• **Stored data entries**:
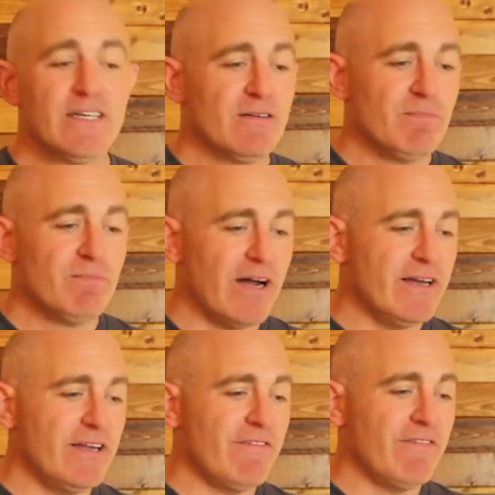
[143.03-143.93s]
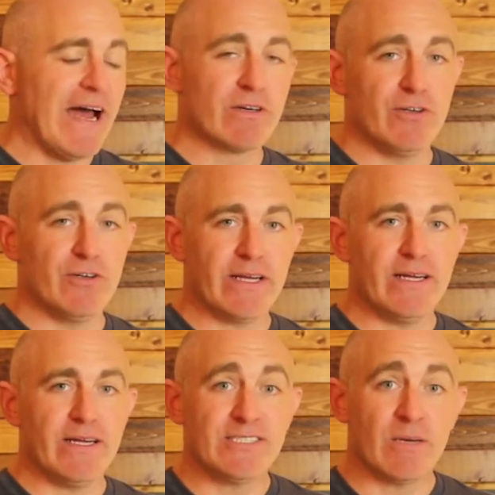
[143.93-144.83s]
But if I were doing
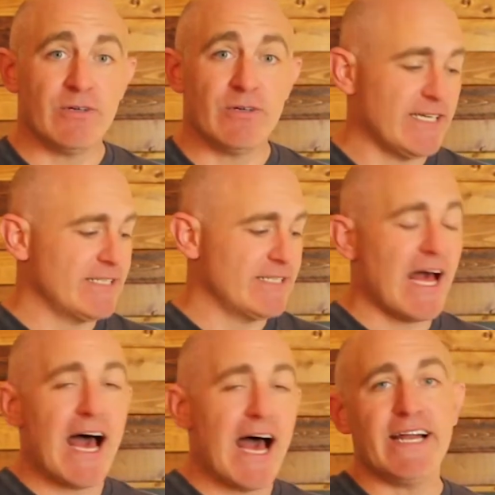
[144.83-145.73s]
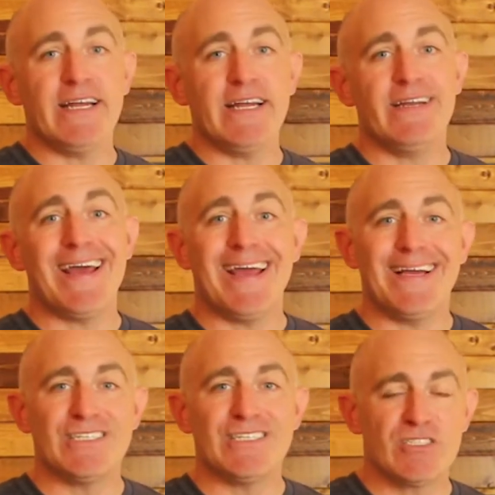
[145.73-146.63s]
it and someone says, I need
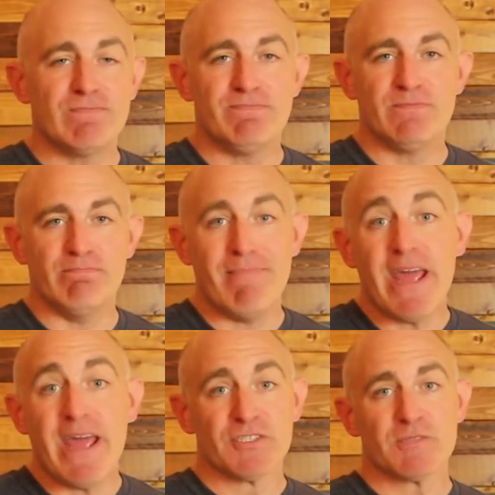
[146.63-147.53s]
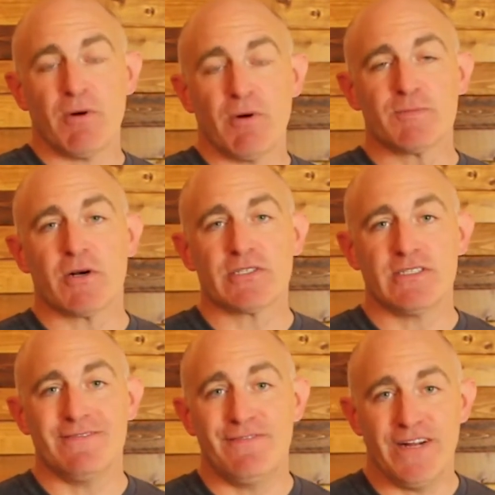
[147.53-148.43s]
a male
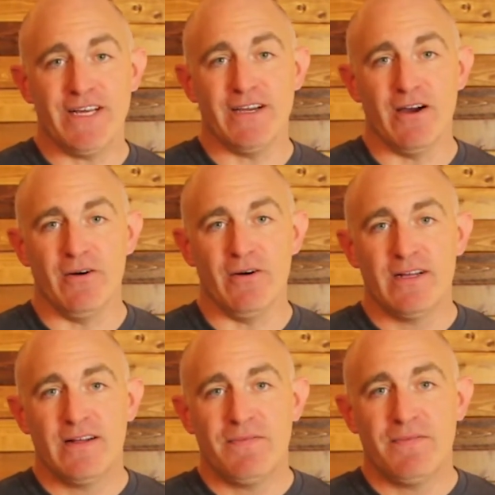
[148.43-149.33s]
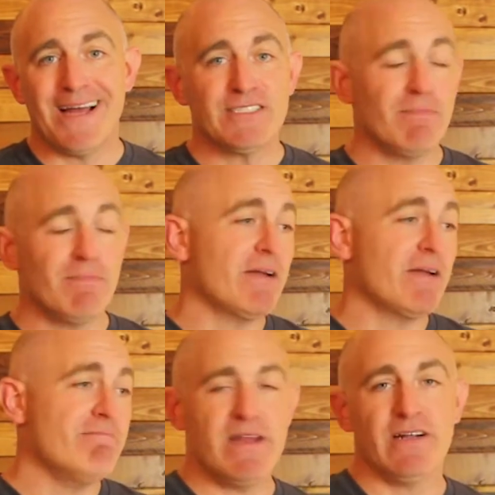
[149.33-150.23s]
spokesperson video that's about a
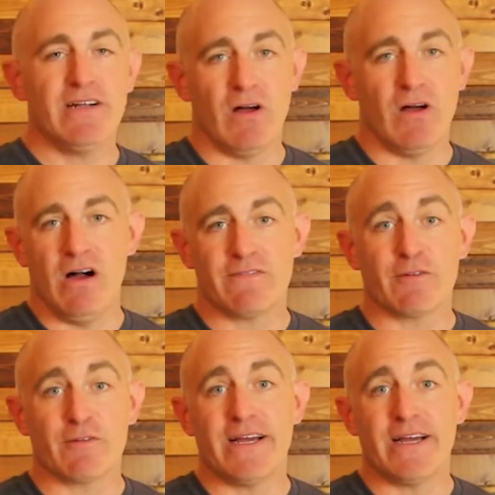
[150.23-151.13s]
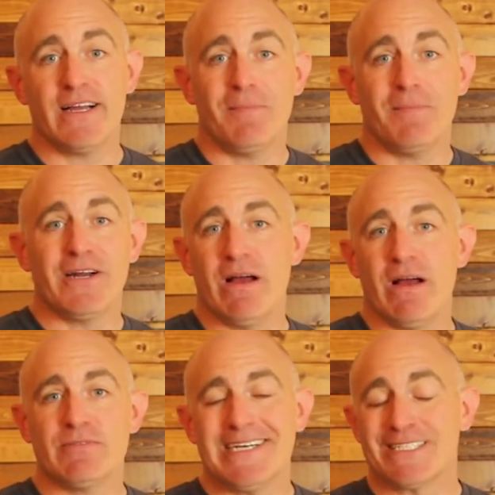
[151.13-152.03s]
minute long for my company
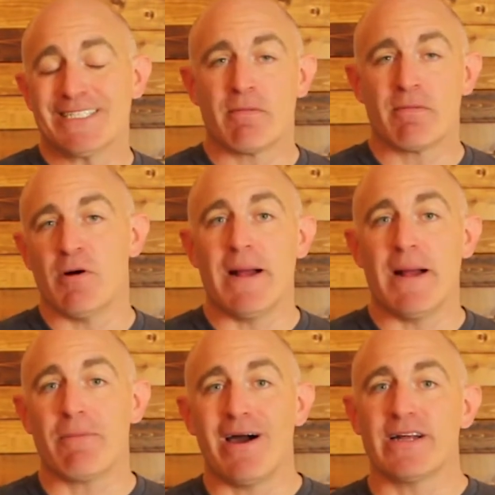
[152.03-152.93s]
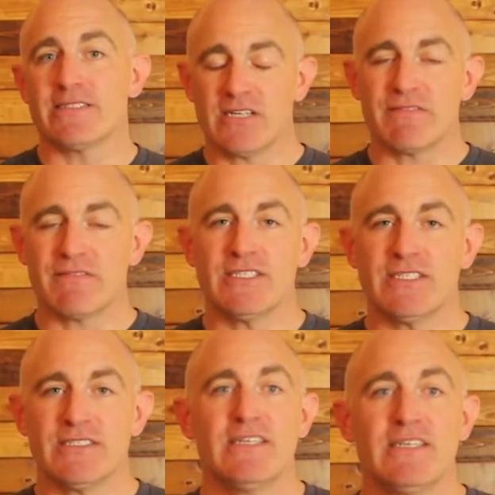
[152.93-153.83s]
website to promote my products and services,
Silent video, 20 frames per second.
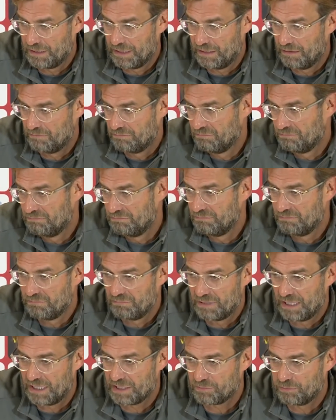Um,
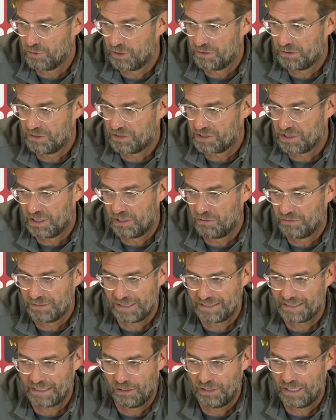last one is now
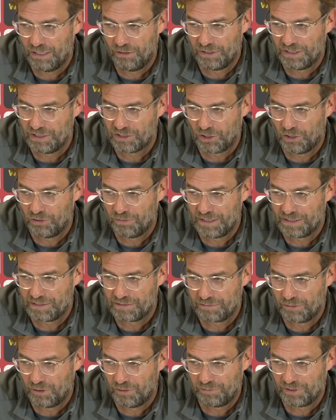that's how, how, it is
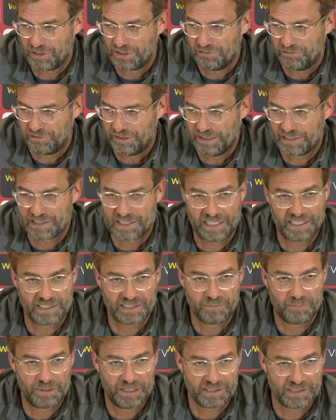always. Obviously, feels like
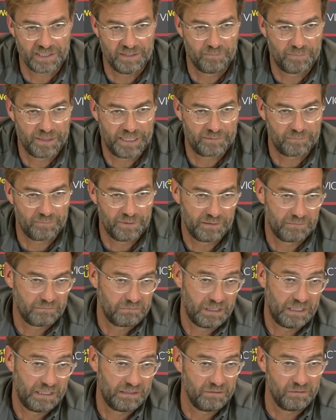it's the biggest impact, but
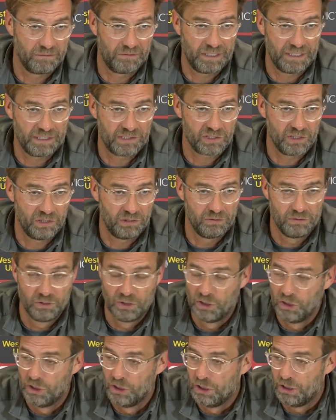I don't think so.
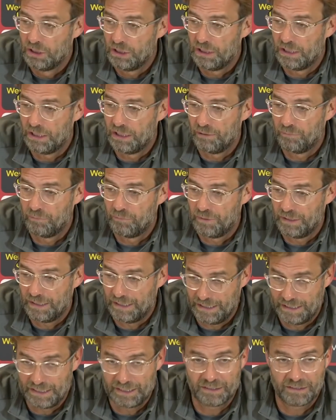Um,
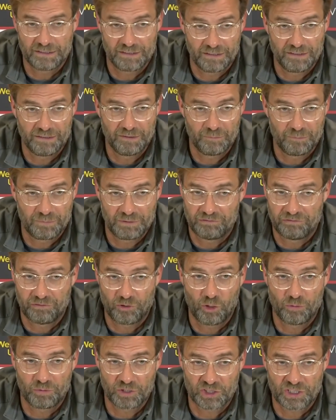and
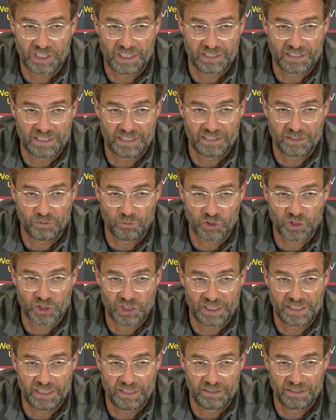before we started that, it
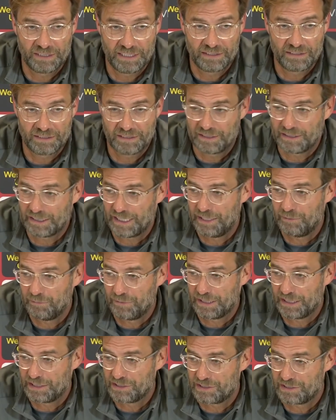was clear that a
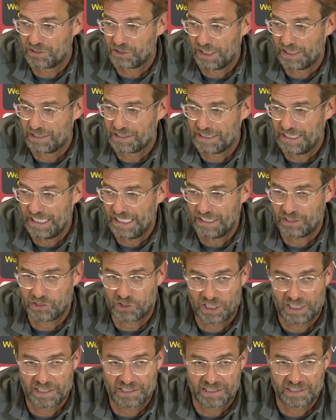game against Chelsea
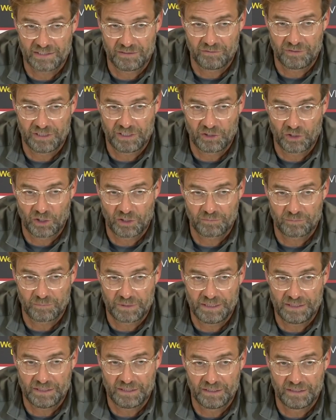at Chelsea will not
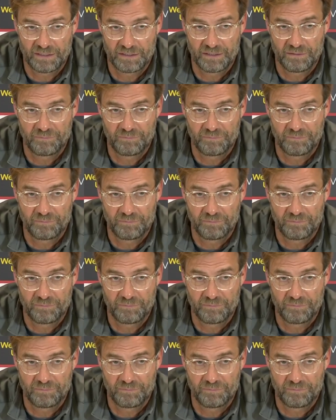be.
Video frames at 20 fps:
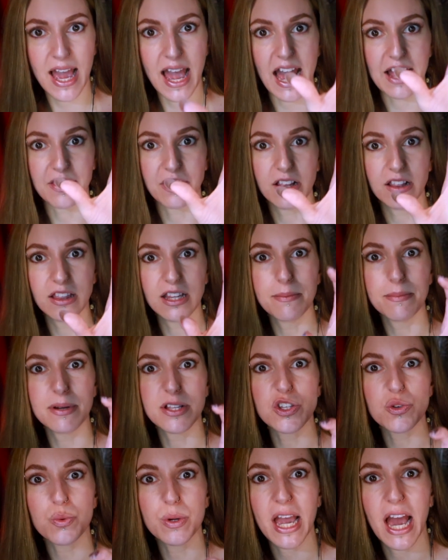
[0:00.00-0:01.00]
And the
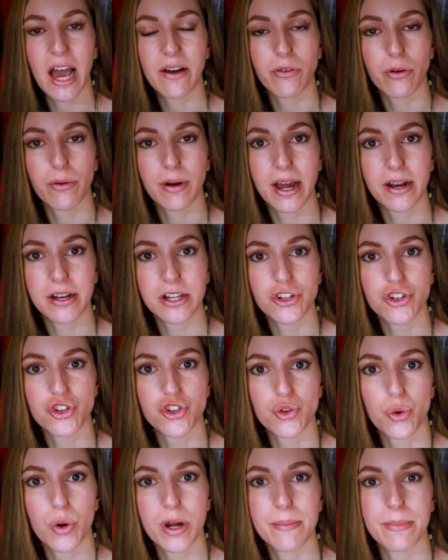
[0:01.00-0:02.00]
limits we have around
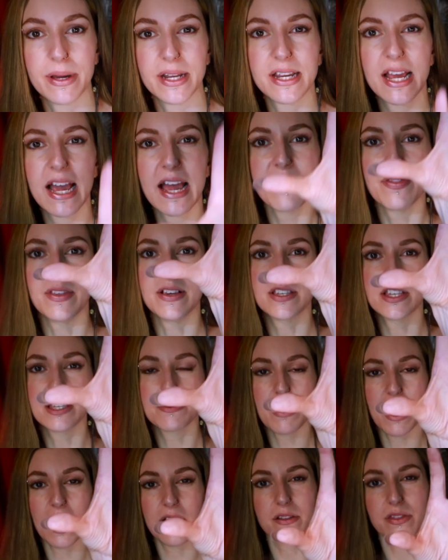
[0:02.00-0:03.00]
enjoyment. This is
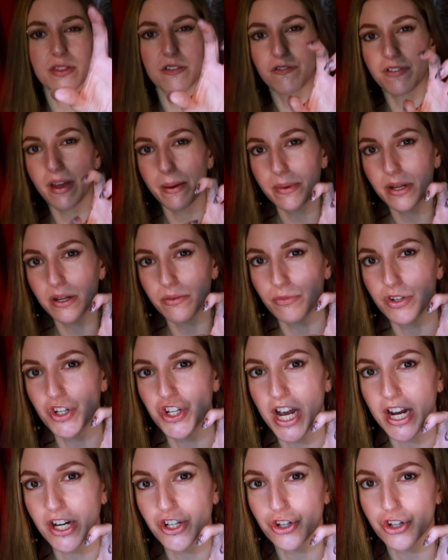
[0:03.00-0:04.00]
part of the feminine
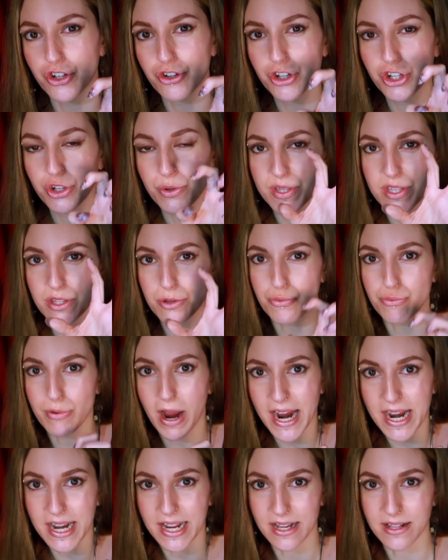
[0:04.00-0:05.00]
rejection too, is the
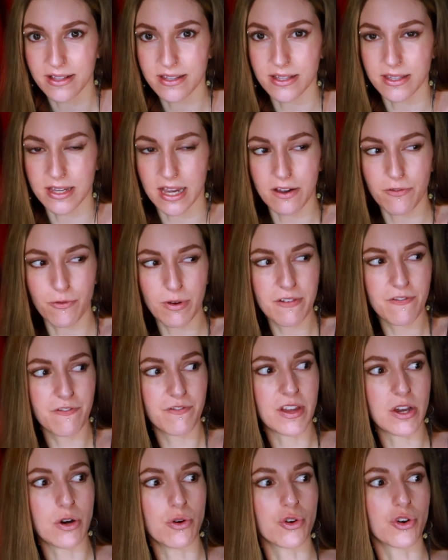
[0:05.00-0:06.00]
radiance. It's like if we
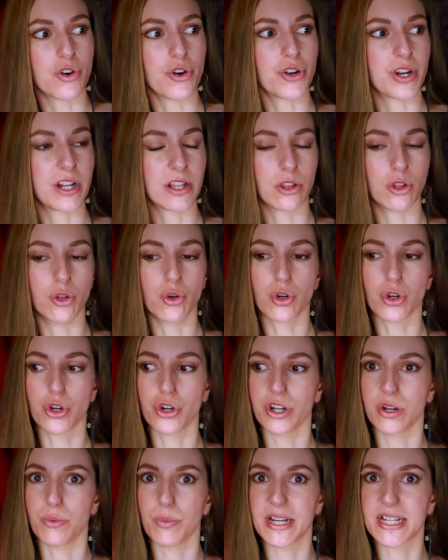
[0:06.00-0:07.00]
feel good and look
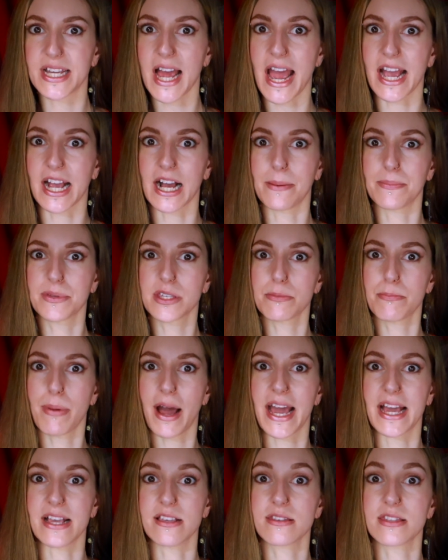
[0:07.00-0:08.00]
good and we take up
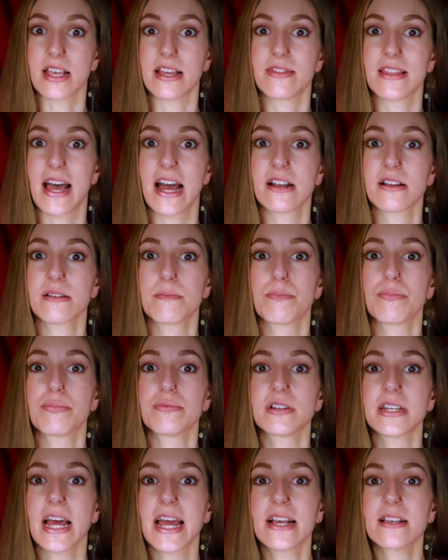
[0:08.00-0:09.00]
space, then that
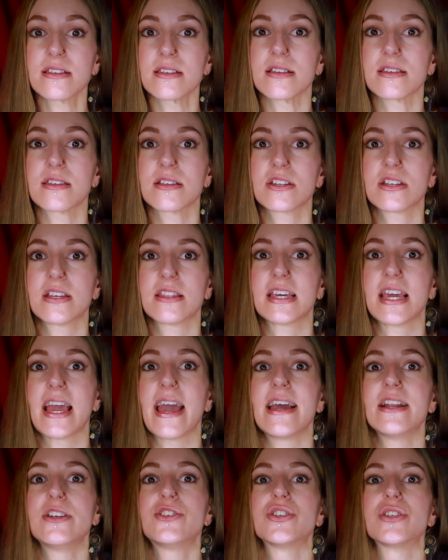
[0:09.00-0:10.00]
takes us to the
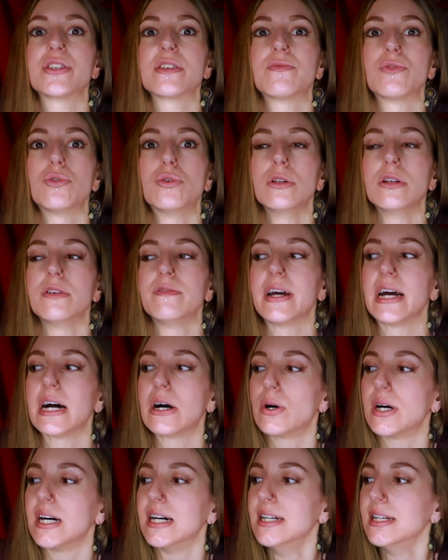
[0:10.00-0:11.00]
edges of all of
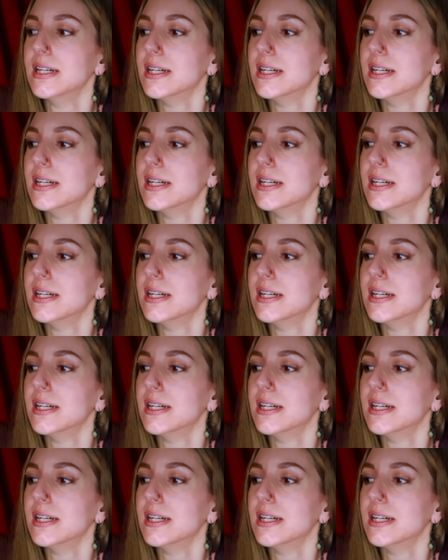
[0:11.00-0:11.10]
our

• **How to complete this task**:
Please transcribe every record above exactly as written, leaving out the pictures.

• **Answer to this problem**:
[143.03-143.93s]
[143.93-144.83s]
But if I were doing
[144.83-145.73s]
[145.73-146.63s]
it and someone says, I need
[146.63-147.53s]
[147.53-148.43s]
a male
[148.43-149.33s]
[149.33-150.23s]
spokesperson video that's about a
[150.23-151.13s]
[151.13-152.03s]
minute long for my company
[152.03-152.93s]
[152.93-153.83s]
website to promote my products and services,
Silent video, 20 frames per second.
Um,
last one is now
that's how, how, it is
always. Obviously, feels like
it's the biggest impact, but
I don't think so.
Um,
and
before we started that, it
was clear that a
game against Chelsea
at Chelsea will not
be.
Video frames at 20 fps:
[0:00.00-0:01.00]
And the
[0:01.00-0:02.00]
limits we have around
[0:02.00-0:03.00]
enjoyment. This is
[0:03.00-0:04.00]
part of the feminine
[0:04.00-0:05.00]
rejection too, is the
[0:05.00-0:06.00]
radiance. It's like if we
[0:06.00-0:07.00]
feel good and look
[0:07.00-0:08.00]
good and we take up
[0:08.00-0:09.00]
space, then that
[0:09.00-0:10.00]
takes us to the
[0:10.00-0:11.00]
edges of all of
[0:11.00-0:11.10]
our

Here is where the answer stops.